(Exercise material Opens)

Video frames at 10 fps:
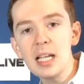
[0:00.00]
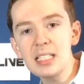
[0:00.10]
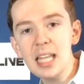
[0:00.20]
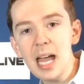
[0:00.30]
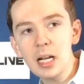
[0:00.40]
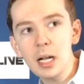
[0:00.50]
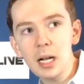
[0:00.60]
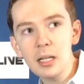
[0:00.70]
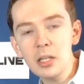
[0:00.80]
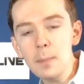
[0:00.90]
is that
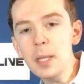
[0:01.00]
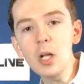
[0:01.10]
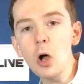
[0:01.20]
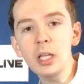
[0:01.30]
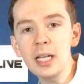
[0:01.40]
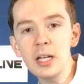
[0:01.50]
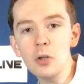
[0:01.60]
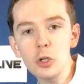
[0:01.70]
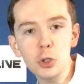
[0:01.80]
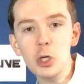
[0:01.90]
the be all and
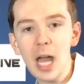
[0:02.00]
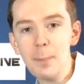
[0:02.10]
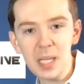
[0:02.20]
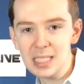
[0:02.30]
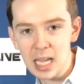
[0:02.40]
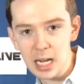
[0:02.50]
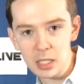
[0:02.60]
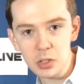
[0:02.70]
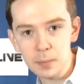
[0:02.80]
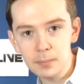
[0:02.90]
end all should not be
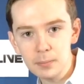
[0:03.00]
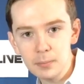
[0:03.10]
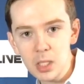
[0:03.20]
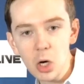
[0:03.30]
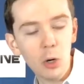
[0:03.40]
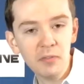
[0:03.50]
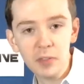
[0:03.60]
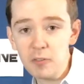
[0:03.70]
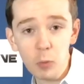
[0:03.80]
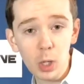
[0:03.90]
Tenet. You know,
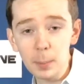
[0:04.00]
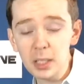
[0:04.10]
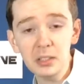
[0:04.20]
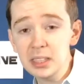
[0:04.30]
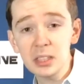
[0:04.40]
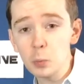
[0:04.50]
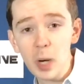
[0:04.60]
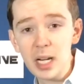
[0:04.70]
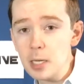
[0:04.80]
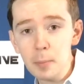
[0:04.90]
if Warner Brothers isn't
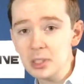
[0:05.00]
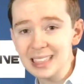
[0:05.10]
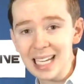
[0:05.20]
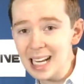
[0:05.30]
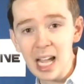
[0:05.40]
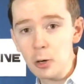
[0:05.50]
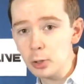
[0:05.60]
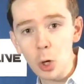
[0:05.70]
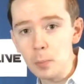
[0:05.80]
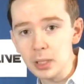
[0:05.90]
ready to put Tenet
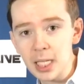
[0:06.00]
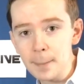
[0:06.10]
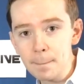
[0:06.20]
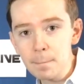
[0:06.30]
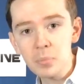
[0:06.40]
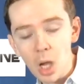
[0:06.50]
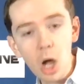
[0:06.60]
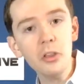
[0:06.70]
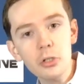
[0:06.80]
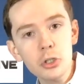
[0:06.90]
out globally,
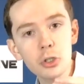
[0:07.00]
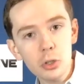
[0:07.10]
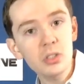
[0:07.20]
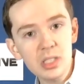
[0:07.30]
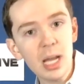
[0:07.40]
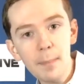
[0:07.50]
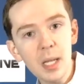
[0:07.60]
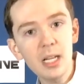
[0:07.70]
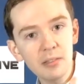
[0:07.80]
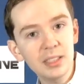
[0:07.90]
others should step
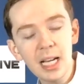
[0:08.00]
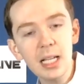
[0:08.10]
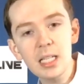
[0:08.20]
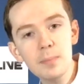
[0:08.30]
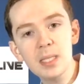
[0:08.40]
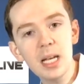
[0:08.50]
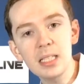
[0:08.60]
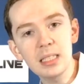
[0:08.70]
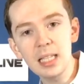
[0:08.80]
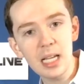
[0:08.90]
in. If Tenet keeps
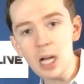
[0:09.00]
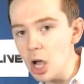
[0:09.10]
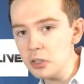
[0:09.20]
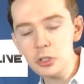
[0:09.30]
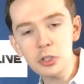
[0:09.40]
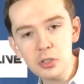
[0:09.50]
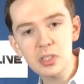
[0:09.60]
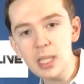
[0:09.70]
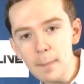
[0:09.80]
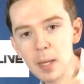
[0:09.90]
getting delayed, others should
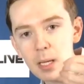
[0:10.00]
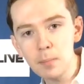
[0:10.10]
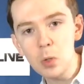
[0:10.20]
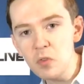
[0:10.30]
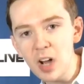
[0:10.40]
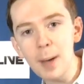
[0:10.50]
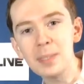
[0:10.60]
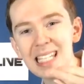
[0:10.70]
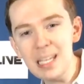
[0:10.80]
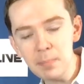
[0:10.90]
step in, move
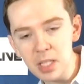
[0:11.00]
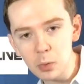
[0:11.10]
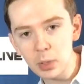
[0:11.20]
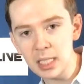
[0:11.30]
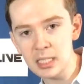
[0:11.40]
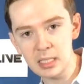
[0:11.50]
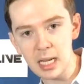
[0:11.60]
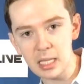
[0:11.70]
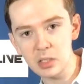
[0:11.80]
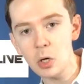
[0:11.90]
up, keep their release
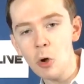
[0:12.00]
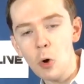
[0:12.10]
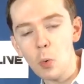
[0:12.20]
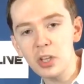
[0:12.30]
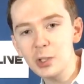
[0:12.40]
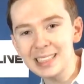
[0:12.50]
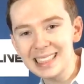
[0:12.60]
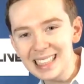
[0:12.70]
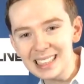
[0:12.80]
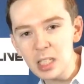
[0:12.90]
dates. Whether
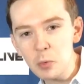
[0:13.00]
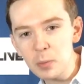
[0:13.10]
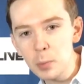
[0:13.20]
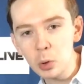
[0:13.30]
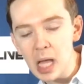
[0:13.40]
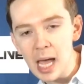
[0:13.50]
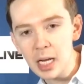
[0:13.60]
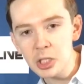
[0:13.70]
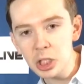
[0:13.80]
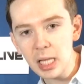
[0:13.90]
it's Disney with
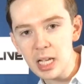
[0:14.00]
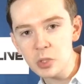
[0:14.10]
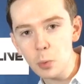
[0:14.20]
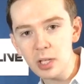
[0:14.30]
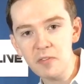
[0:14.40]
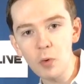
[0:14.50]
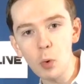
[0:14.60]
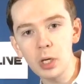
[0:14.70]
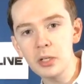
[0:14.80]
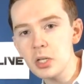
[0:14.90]
Mulan on July
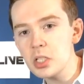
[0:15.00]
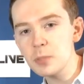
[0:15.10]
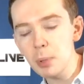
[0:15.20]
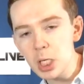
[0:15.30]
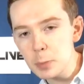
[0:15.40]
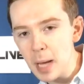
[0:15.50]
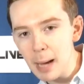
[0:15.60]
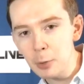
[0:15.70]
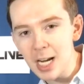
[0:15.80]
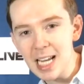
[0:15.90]
24,
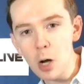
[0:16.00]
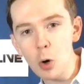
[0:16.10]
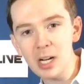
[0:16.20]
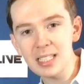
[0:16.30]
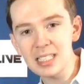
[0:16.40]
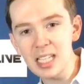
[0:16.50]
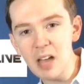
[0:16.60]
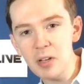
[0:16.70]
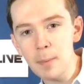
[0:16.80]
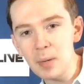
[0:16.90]
SpongeBob right now August
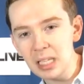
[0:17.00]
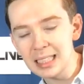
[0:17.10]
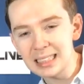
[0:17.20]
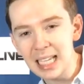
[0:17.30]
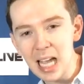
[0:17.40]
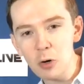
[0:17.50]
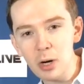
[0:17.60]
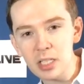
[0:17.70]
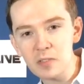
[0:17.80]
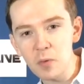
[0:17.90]
7, Bill and Ted
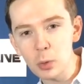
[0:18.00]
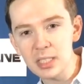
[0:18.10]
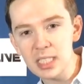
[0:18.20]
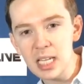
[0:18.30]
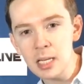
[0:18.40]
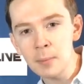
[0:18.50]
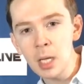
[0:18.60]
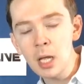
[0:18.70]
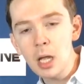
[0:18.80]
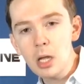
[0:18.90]
August 14.
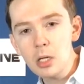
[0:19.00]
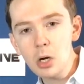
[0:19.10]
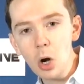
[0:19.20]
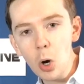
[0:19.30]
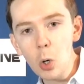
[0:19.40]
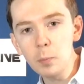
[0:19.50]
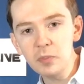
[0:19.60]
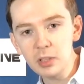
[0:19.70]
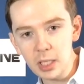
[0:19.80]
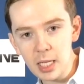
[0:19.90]
You know,
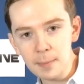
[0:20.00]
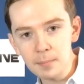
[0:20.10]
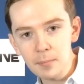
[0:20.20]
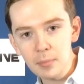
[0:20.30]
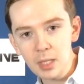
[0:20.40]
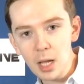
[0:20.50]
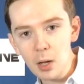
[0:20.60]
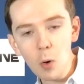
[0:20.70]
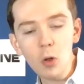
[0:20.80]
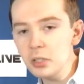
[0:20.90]
hopefully
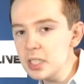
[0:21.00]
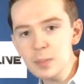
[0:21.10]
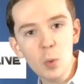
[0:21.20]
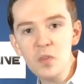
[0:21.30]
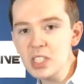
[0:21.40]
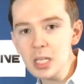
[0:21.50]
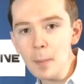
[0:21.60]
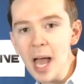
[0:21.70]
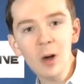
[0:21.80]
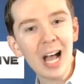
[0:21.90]
all of these movies
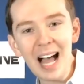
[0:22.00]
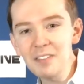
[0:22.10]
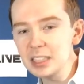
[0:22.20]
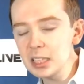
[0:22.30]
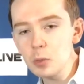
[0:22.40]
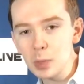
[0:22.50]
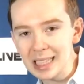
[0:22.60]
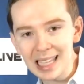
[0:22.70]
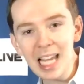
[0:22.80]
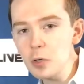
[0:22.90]
come out. Obviously,
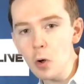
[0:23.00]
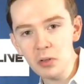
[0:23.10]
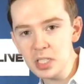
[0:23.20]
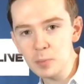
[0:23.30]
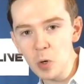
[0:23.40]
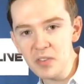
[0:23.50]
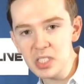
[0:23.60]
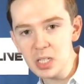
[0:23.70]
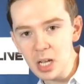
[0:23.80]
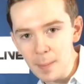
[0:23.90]
we'd like all these
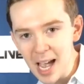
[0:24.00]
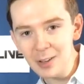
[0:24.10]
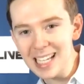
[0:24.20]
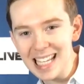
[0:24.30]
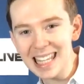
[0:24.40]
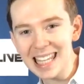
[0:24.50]
movies to come out in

(Exercise material Closes)

» **Instructions for the task**: Will you set down the records word for word while leaving out every picture?

» **Written response**:
Video frames at 10 fps:
[0:00.00]
[0:00.10]
[0:00.20]
[0:00.30]
[0:00.40]
[0:00.50]
[0:00.60]
[0:00.70]
[0:00.80]
[0:00.90]
is that
[0:01.00]
[0:01.10]
[0:01.20]
[0:01.30]
[0:01.40]
[0:01.50]
[0:01.60]
[0:01.70]
[0:01.80]
[0:01.90]
the be all and
[0:02.00]
[0:02.10]
[0:02.20]
[0:02.30]
[0:02.40]
[0:02.50]
[0:02.60]
[0:02.70]
[0:02.80]
[0:02.90]
end all should not be
[0:03.00]
[0:03.10]
[0:03.20]
[0:03.30]
[0:03.40]
[0:03.50]
[0:03.60]
[0:03.70]
[0:03.80]
[0:03.90]
Tenet. You know,
[0:04.00]
[0:04.10]
[0:04.20]
[0:04.30]
[0:04.40]
[0:04.50]
[0:04.60]
[0:04.70]
[0:04.80]
[0:04.90]
if Warner Brothers isn't
[0:05.00]
[0:05.10]
[0:05.20]
[0:05.30]
[0:05.40]
[0:05.50]
[0:05.60]
[0:05.70]
[0:05.80]
[0:05.90]
ready to put Tenet
[0:06.00]
[0:06.10]
[0:06.20]
[0:06.30]
[0:06.40]
[0:06.50]
[0:06.60]
[0:06.70]
[0:06.80]
[0:06.90]
out globally,
[0:07.00]
[0:07.10]
[0:07.20]
[0:07.30]
[0:07.40]
[0:07.50]
[0:07.60]
[0:07.70]
[0:07.80]
[0:07.90]
others should step
[0:08.00]
[0:08.10]
[0:08.20]
[0:08.30]
[0:08.40]
[0:08.50]
[0:08.60]
[0:08.70]
[0:08.80]
[0:08.90]
in. If Tenet keeps
[0:09.00]
[0:09.10]
[0:09.20]
[0:09.30]
[0:09.40]
[0:09.50]
[0:09.60]
[0:09.70]
[0:09.80]
[0:09.90]
getting delayed, others should
[0:10.00]
[0:10.10]
[0:10.20]
[0:10.30]
[0:10.40]
[0:10.50]
[0:10.60]
[0:10.70]
[0:10.80]
[0:10.90]
step in, move
[0:11.00]
[0:11.10]
[0:11.20]
[0:11.30]
[0:11.40]
[0:11.50]
[0:11.60]
[0:11.70]
[0:11.80]
[0:11.90]
up, keep their release
[0:12.00]
[0:12.10]
[0:12.20]
[0:12.30]
[0:12.40]
[0:12.50]
[0:12.60]
[0:12.70]
[0:12.80]
[0:12.90]
dates. Whether
[0:13.00]
[0:13.10]
[0:13.20]
[0:13.30]
[0:13.40]
[0:13.50]
[0:13.60]
[0:13.70]
[0:13.80]
[0:13.90]
it's Disney with
[0:14.00]
[0:14.10]
[0:14.20]
[0:14.30]
[0:14.40]
[0:14.50]
[0:14.60]
[0:14.70]
[0:14.80]
[0:14.90]
Mulan on July
[0:15.00]
[0:15.10]
[0:15.20]
[0:15.30]
[0:15.40]
[0:15.50]
[0:15.60]
[0:15.70]
[0:15.80]
[0:15.90]
24,
[0:16.00]
[0:16.10]
[0:16.20]
[0:16.30]
[0:16.40]
[0:16.50]
[0:16.60]
[0:16.70]
[0:16.80]
[0:16.90]
SpongeBob right now August
[0:17.00]
[0:17.10]
[0:17.20]
[0:17.30]
[0:17.40]
[0:17.50]
[0:17.60]
[0:17.70]
[0:17.80]
[0:17.90]
7, Bill and Ted
[0:18.00]
[0:18.10]
[0:18.20]
[0:18.30]
[0:18.40]
[0:18.50]
[0:18.60]
[0:18.70]
[0:18.80]
[0:18.90]
August 14.
[0:19.00]
[0:19.10]
[0:19.20]
[0:19.30]
[0:19.40]
[0:19.50]
[0:19.60]
[0:19.70]
[0:19.80]
[0:19.90]
You know,
[0:20.00]
[0:20.10]
[0:20.20]
[0:20.30]
[0:20.40]
[0:20.50]
[0:20.60]
[0:20.70]
[0:20.80]
[0:20.90]
hopefully
[0:21.00]
[0:21.10]
[0:21.20]
[0:21.30]
[0:21.40]
[0:21.50]
[0:21.60]
[0:21.70]
[0:21.80]
[0:21.90]
all of these movies
[0:22.00]
[0:22.10]
[0:22.20]
[0:22.30]
[0:22.40]
[0:22.50]
[0:22.60]
[0:22.70]
[0:22.80]
[0:22.90]
come out. Obviously,
[0:23.00]
[0:23.10]
[0:23.20]
[0:23.30]
[0:23.40]
[0:23.50]
[0:23.60]
[0:23.70]
[0:23.80]
[0:23.90]
we'd like all these
[0:24.00]
[0:24.10]
[0:24.20]
[0:24.30]
[0:24.40]
[0:24.50]
movies to come out in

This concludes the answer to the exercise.